Numerous materials are being issued by various bodies that come to guide the issuer of non-financial information, but without a general framework and a set of standards issued, such as the IFRS referential, unevenness and differences of perception between users are being created. These are aspects that are not under the sign of fair-play if the right to correct, complete and relevant information is being considered. The vast variety of national and sub-national Corporate Social Responsibility (CSR) policies represent, in fact, a major obstacle to comparability. Thus, the need to standardize reporting methods by identifying a common reporting framework appears unavoidable.

On the one hand, the creation of added-value can be suddenly affected by certain catastrophes, epidemics, or crises. Can we distinguish the impact caused by them between the factors with long-term influence or can we talk about economic entities with long-term sustainable activities and resilient activities? Can economic utility be incorporated into social utility?
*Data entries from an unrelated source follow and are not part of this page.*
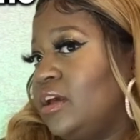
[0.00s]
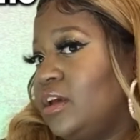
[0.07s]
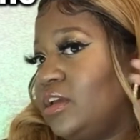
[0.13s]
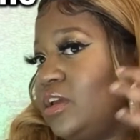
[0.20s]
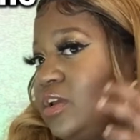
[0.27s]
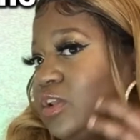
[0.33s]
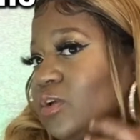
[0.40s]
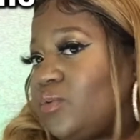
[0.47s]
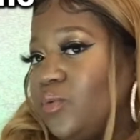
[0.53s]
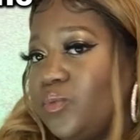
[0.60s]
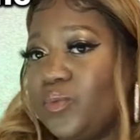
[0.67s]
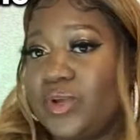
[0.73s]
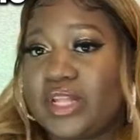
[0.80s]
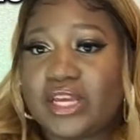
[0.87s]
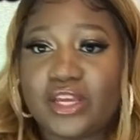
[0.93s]
you know,
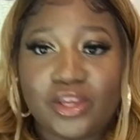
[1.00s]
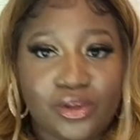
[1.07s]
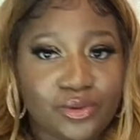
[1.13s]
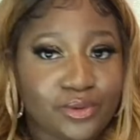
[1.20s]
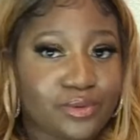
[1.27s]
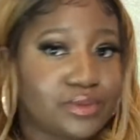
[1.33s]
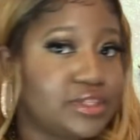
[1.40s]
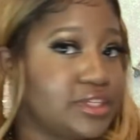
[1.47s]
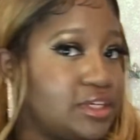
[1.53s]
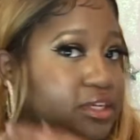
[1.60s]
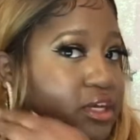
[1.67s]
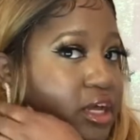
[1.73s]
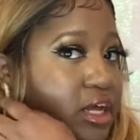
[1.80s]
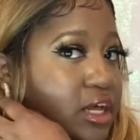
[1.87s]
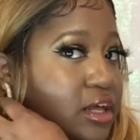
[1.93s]
really cute
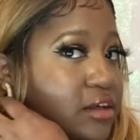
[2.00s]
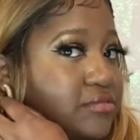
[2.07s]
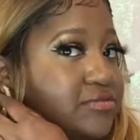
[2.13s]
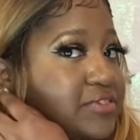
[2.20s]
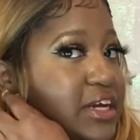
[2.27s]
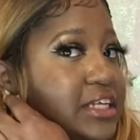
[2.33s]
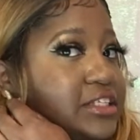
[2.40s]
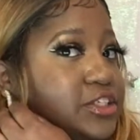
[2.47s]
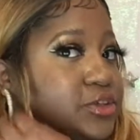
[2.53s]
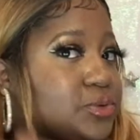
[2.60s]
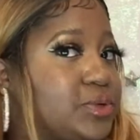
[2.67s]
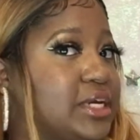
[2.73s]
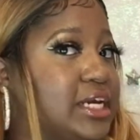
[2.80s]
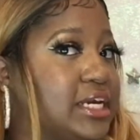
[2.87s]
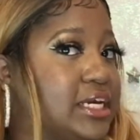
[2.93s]

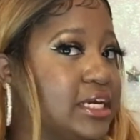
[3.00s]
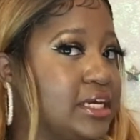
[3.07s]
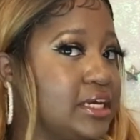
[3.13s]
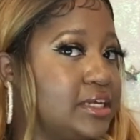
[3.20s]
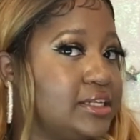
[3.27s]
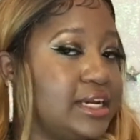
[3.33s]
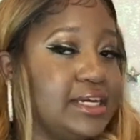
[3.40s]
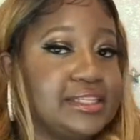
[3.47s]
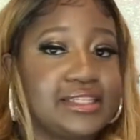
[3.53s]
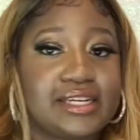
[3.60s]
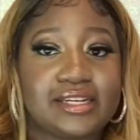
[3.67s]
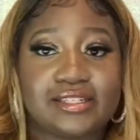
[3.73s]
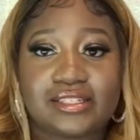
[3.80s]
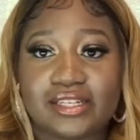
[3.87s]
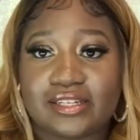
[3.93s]
Sandewy
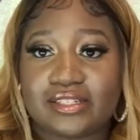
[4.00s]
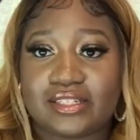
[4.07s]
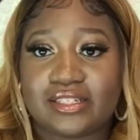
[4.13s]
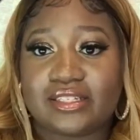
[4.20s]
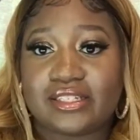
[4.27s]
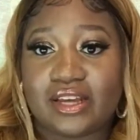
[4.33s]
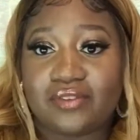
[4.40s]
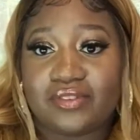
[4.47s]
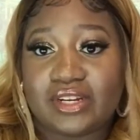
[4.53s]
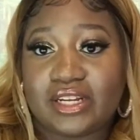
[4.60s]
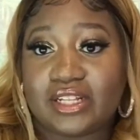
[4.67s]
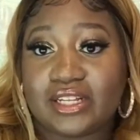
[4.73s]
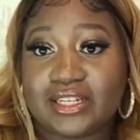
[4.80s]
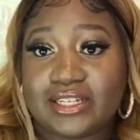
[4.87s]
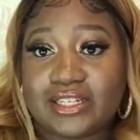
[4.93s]
1960s 70
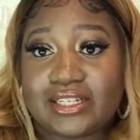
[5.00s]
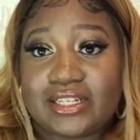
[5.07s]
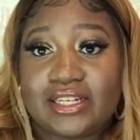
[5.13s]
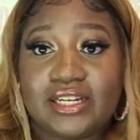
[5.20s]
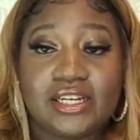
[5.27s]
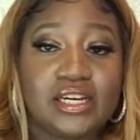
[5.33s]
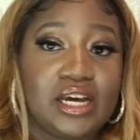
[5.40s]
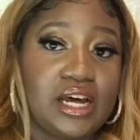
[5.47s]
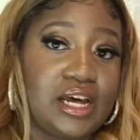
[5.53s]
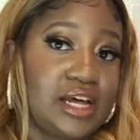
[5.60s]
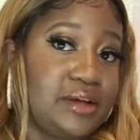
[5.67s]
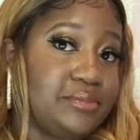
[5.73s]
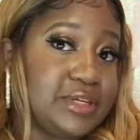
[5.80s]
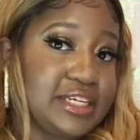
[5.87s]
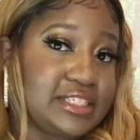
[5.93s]
look,
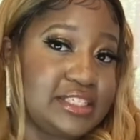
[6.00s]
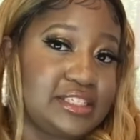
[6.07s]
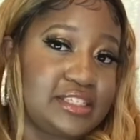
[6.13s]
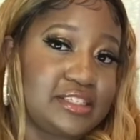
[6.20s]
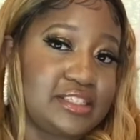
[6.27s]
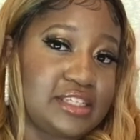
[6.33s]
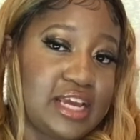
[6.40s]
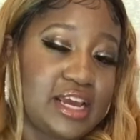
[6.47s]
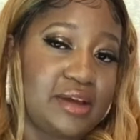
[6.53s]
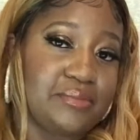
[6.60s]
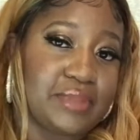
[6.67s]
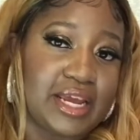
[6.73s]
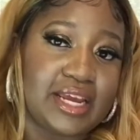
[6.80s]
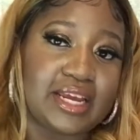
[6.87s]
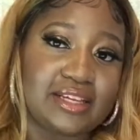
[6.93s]
because it just seemed
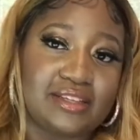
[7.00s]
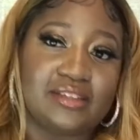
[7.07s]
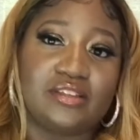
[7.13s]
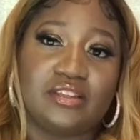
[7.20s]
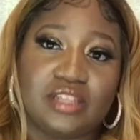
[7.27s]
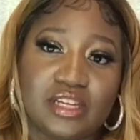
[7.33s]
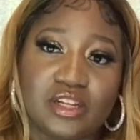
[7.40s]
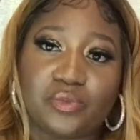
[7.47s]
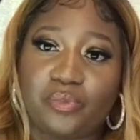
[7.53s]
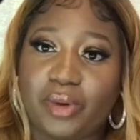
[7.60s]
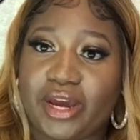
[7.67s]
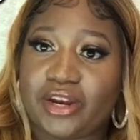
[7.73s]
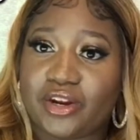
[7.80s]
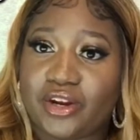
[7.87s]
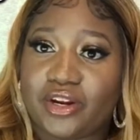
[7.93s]
like it just looked
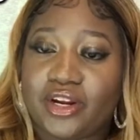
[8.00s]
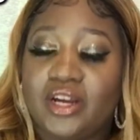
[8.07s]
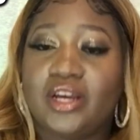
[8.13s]
better,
On the other hand, companies are publishing annual reports that are becoming increasingly complex, the attention of organizations being directed towards sustainable and responsible development. But how is this non-financial information presented and measured, given that there is no uniform general reporting framework?

Currently we are witnessing more and more a permanent development of the business environment, determining a continuous change in the needs of the interested parties, with the consequence of shifting the pole of interest from financial information to non-financial information.
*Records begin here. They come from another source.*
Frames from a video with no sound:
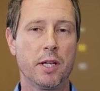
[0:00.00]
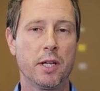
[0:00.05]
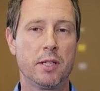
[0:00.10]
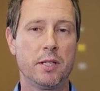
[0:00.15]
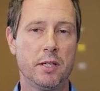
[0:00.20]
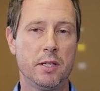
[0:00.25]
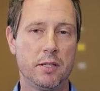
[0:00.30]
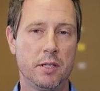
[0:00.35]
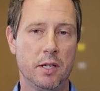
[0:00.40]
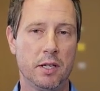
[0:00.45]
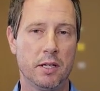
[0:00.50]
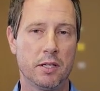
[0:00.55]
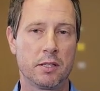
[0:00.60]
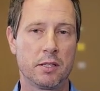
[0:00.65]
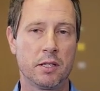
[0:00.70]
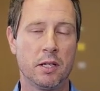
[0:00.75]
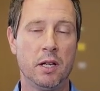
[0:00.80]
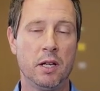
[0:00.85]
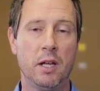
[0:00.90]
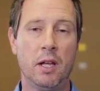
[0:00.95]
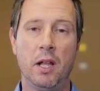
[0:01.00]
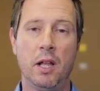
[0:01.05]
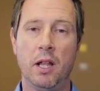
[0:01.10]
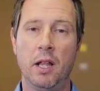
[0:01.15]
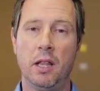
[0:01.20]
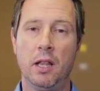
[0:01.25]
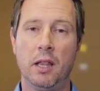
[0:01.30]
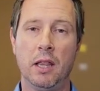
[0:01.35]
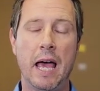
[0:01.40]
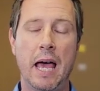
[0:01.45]
dizziness.
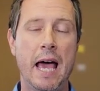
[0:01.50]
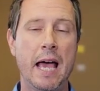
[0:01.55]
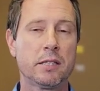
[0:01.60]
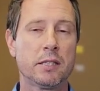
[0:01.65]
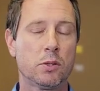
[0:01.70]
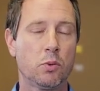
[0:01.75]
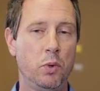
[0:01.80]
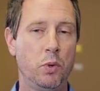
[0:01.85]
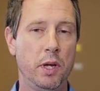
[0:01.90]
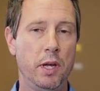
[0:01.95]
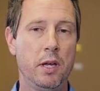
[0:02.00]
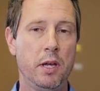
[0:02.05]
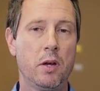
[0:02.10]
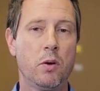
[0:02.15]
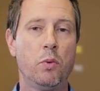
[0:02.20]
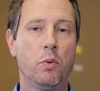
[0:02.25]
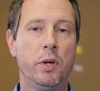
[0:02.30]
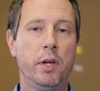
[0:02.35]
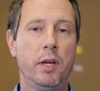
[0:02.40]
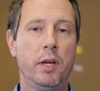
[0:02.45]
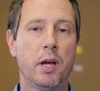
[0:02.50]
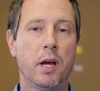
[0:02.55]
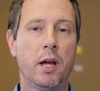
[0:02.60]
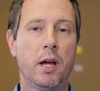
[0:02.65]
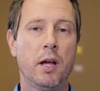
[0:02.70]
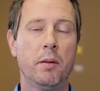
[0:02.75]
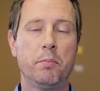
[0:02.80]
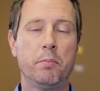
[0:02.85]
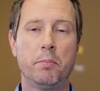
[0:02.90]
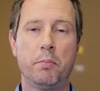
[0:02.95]
Last week, we
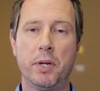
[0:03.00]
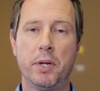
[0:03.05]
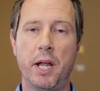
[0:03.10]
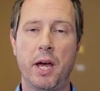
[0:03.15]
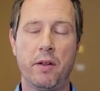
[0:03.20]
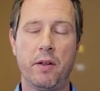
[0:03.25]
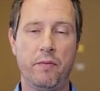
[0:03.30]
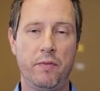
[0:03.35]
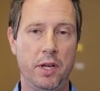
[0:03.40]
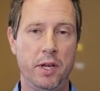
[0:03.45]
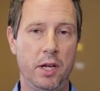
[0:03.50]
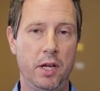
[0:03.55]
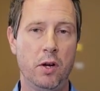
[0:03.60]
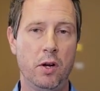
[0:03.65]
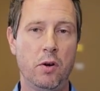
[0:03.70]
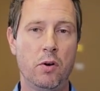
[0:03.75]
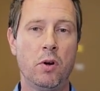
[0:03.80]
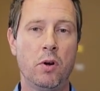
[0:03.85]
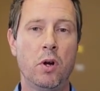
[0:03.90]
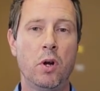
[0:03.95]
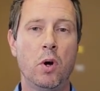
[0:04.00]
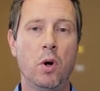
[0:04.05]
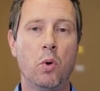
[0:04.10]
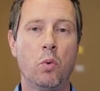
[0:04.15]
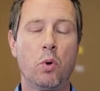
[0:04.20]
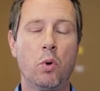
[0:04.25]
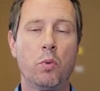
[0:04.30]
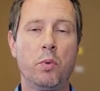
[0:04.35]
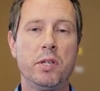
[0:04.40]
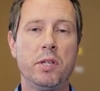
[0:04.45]
put out a video
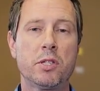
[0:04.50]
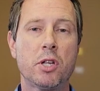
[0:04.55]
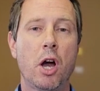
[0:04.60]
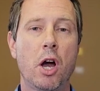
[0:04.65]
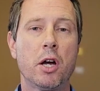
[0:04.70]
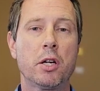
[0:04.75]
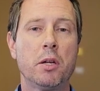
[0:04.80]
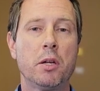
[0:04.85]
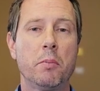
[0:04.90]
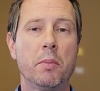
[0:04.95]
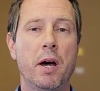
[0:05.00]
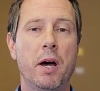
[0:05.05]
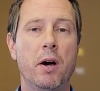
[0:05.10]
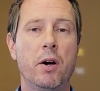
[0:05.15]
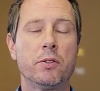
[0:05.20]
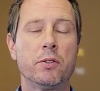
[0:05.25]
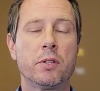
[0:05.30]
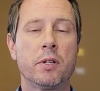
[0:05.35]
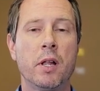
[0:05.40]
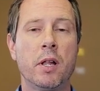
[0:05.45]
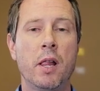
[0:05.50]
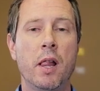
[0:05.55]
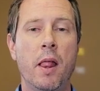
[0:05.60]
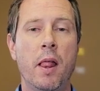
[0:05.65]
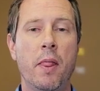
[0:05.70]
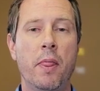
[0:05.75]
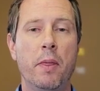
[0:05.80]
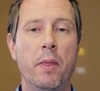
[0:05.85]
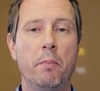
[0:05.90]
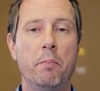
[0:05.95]
where we talked about
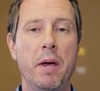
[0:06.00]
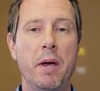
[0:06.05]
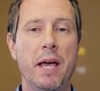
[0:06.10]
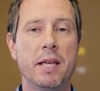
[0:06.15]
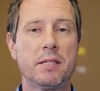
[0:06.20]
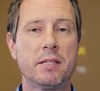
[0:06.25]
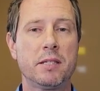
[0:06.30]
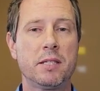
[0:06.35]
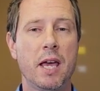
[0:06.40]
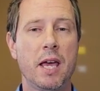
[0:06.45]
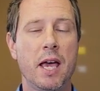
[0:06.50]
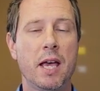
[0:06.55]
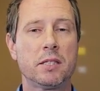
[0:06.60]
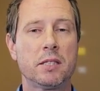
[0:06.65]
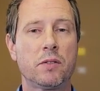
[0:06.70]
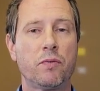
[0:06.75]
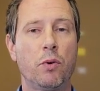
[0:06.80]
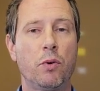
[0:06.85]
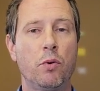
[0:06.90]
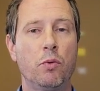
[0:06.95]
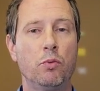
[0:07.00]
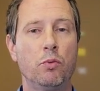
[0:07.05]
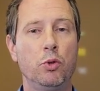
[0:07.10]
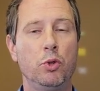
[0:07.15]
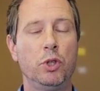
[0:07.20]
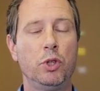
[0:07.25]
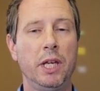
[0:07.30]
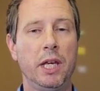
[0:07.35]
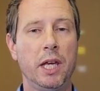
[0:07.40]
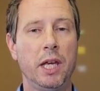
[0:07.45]
the best test for
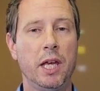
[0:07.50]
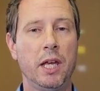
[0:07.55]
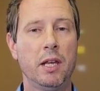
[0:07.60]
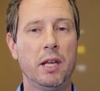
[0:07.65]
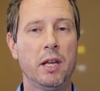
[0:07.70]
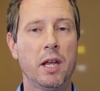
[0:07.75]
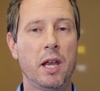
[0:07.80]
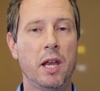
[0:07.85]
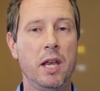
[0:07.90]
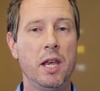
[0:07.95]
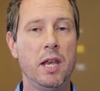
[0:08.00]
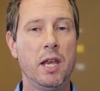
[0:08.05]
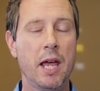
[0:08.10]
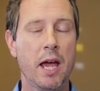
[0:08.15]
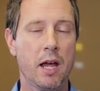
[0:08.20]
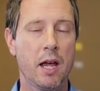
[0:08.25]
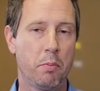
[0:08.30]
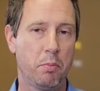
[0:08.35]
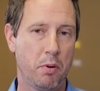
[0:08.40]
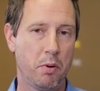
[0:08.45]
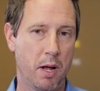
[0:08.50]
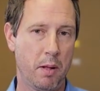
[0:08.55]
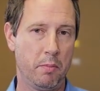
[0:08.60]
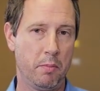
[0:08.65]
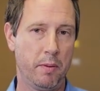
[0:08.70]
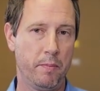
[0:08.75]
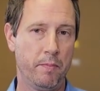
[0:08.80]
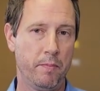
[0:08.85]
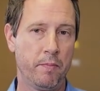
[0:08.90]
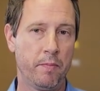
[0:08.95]
ruling in neck
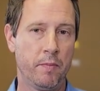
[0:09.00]
problem.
At the beginning of this debate, we consider it necessary to focus on the notion of sustainability reporting because behind every concept within the notion of social responsibility of a company, there are many interpretations and expressions, most of the time even contradictory. Corporate social responsibility (hereafter, CSR) is a conceptual dimension with a wide area of interpretation, and its substantiation is only possible over a long-time horizon. The dimensions of corporate governance are: a behavioral one – that regards the interactions, respectively a regulatory one – which includes the legal aspect of these interactions (i.e., namely on regulatory aspects with economic content), to which is added a predictive dimension – that involves the ability of rules and principles of corporate governance to anticipate future developments.

In the current era, we are in the presence of significant technological advances, in a process of globalization in full expansion, by manifesting a globalized market where companies develop individually in specific ways without resorting to global rules. To create more and more wealth than ever before, large companies use multiple practices with a strong social impact. They pollute, sometimes consume irrationally from natural resources, end up in discriminatory circumstances, cause social injustices, ignore local laws in some circumstances, practice corruption to facilitate and intensify certain activities that would otherwise prove socially irresponsible. Consequently, the issue of corporate responsibility became particularly important with the globalization of the markets, when multinational corporations gained new power internationally becoming even stronger than many states, manifesting themselves as the main player, taking over and increasing their responsibilities.